Peter B. Becker Nelson, Minneapolis
$6,000 — to purchase video equipment and create a new video work that explores themes of relationships, empathy, sexuality, and gender…so I don’t have to get a job.

Paul R. Danhauser, Minneapolis
$5,200 — for a two-dimensional animated short film called “Bitter and Crabby” that deals with cute cartoon characters who are confronted by real-world morality…so I don’t have to get a job.

Amber Ellison Walker, Minneapolis
$2,000 — to increase the post-production quality of her video work and the overall quality of her publicity materials, and to have her work seen by a broader audience…so she doesn’t have to get a job.
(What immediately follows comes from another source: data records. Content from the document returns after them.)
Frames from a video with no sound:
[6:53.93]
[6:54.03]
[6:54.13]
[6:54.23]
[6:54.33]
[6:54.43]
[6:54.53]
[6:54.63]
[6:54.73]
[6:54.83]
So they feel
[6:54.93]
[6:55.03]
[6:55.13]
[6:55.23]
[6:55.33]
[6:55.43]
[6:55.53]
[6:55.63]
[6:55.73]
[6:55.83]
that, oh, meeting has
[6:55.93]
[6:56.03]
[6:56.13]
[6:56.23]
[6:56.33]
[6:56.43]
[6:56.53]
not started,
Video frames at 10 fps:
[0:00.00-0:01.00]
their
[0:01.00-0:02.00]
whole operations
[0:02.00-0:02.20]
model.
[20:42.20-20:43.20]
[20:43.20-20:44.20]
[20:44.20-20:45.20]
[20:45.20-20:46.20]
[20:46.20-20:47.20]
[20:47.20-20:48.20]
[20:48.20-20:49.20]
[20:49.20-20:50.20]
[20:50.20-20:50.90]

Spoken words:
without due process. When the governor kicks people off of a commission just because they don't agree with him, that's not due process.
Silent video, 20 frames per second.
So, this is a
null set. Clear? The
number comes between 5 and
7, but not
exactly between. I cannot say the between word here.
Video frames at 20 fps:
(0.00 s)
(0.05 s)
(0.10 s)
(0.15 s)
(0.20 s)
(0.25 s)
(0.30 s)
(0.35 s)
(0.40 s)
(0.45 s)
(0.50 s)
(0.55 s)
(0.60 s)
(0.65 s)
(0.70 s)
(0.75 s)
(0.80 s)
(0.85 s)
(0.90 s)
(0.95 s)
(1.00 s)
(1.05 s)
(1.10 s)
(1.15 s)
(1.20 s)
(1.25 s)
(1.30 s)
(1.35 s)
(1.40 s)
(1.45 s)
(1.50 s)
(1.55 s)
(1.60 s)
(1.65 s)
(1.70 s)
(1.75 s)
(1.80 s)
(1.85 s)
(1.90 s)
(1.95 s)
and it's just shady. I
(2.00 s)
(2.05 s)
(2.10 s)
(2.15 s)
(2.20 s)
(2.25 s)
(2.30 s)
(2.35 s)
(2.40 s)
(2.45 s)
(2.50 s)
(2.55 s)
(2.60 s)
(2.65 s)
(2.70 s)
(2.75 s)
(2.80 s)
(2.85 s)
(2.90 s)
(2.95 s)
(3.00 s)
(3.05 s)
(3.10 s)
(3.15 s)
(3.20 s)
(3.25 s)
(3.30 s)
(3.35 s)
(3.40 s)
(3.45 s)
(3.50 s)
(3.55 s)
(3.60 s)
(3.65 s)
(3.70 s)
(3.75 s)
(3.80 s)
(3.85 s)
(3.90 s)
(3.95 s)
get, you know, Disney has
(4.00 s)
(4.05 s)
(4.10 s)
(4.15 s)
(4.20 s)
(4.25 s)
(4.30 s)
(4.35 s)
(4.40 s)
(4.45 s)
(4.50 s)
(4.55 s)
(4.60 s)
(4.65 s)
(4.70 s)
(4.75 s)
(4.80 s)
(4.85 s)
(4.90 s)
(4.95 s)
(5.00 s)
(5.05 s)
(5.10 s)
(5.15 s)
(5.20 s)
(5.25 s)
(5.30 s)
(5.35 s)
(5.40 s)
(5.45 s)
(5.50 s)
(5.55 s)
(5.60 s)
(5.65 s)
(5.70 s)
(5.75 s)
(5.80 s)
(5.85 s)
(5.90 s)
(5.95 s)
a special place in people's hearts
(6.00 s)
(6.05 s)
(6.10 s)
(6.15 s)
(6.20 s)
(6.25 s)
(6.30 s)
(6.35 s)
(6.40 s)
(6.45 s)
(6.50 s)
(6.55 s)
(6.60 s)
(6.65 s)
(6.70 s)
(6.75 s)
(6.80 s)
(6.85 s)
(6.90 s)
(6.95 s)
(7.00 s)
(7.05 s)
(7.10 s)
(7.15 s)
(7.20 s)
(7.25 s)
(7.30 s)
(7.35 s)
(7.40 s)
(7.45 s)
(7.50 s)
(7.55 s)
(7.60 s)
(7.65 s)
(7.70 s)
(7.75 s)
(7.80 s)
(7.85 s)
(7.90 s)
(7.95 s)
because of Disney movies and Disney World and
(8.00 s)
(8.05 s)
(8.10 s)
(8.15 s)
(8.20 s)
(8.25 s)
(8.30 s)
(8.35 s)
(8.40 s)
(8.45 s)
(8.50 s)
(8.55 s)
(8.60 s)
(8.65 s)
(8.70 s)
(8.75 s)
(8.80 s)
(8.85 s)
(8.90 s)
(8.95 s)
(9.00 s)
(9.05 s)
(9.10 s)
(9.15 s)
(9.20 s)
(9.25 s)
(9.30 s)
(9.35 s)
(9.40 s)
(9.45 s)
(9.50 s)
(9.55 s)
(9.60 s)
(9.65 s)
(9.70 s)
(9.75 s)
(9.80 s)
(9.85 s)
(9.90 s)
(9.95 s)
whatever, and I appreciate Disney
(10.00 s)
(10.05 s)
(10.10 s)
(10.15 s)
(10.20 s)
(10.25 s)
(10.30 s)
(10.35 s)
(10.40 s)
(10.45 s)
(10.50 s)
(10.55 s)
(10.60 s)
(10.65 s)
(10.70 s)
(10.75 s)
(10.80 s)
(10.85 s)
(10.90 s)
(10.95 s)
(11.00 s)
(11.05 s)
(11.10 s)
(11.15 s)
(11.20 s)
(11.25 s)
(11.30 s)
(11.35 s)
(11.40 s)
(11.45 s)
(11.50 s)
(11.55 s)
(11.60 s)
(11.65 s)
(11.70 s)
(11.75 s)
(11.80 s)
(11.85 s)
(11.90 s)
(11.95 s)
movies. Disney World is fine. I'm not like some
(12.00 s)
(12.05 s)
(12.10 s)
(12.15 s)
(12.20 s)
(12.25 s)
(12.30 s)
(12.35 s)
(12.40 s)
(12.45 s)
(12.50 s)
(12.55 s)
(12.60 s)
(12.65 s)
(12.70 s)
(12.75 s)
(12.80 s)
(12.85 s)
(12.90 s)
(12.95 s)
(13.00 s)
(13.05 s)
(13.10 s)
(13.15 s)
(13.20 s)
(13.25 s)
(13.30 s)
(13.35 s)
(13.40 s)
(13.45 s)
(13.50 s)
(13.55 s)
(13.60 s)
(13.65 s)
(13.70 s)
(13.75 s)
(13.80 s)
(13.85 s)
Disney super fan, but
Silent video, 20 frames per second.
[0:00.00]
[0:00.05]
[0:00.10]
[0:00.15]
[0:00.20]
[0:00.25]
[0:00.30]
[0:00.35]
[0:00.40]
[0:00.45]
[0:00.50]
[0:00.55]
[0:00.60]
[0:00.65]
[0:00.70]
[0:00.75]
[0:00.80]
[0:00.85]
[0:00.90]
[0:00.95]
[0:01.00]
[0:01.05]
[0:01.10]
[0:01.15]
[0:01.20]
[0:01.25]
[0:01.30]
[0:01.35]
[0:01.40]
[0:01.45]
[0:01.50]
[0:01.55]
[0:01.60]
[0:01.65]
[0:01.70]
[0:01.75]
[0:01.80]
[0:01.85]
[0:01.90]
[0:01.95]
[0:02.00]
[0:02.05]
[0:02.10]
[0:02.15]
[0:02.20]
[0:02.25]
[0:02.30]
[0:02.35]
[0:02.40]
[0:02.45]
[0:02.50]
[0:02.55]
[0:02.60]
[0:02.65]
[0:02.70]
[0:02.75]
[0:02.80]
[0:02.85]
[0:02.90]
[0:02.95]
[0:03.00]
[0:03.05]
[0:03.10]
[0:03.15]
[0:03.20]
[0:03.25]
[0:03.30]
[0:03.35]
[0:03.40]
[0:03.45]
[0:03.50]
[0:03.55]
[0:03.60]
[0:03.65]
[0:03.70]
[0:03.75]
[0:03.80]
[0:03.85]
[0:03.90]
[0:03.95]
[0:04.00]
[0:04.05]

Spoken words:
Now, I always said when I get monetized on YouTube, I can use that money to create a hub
Timothy A. Fort, Inver Grove Heights
$6,000 — for the creation of a professional broadcast-quality video of his kinetic art for Internet and television distribution…so he doesn’t have to get a job.

Nathaniel H. Freeman, Minneapolis
$6,000 — for a sixteen-stage video installation that shows the opening scene of sixteen imagined narratives, all informed by the people and events of his northeast Minneapolis neighborhood…so they don’t have to get a job.

Heather R. Johnson, Minneapolis
$5,000 — for a documentary film, titled, “No Ugly Trees,” that explores women’s body and self-esteem issues…so I don’t have to get a job.

Daniel J. Lundquist, Bloomington
$5,000 — for creative time to finish hand coloring “Boris,” an animation about overcoming difficult circumstances to live a happy life…so I don’t have to get a job.

Kevin S. McKeever, Saint Paul
$800 — to produce duplicates of his documentary that examines one man’s success in helping inner-city youths rise above crime and violence, prepare and produce related publicity packets, and submit the film to festivals…so he doesn’t have to get a job.

Pamela Nice, Saint Paul
$6,000 — for funds to help film interviews in Twin Cities coffeehouses for her next documentary, “Desert in the Coffeehouse,” a film that asks what Minnesotans know about Arab and Muslim lives…so I don’t have to get a job in a coffeehouse.

James M. Vogel, Minneapolis
$6,000 — for funds to film an observational documentary about drug abuse…so I don’t have to get a job and actually pass a drug test.

Rosemary T. Williams, Saint Paul
$6,000 — to film the documentary “Futures,” which will document open call trading at the last few North American exchanges that have not switched to digital trading…so I don’t have to get an analog job in a digital world.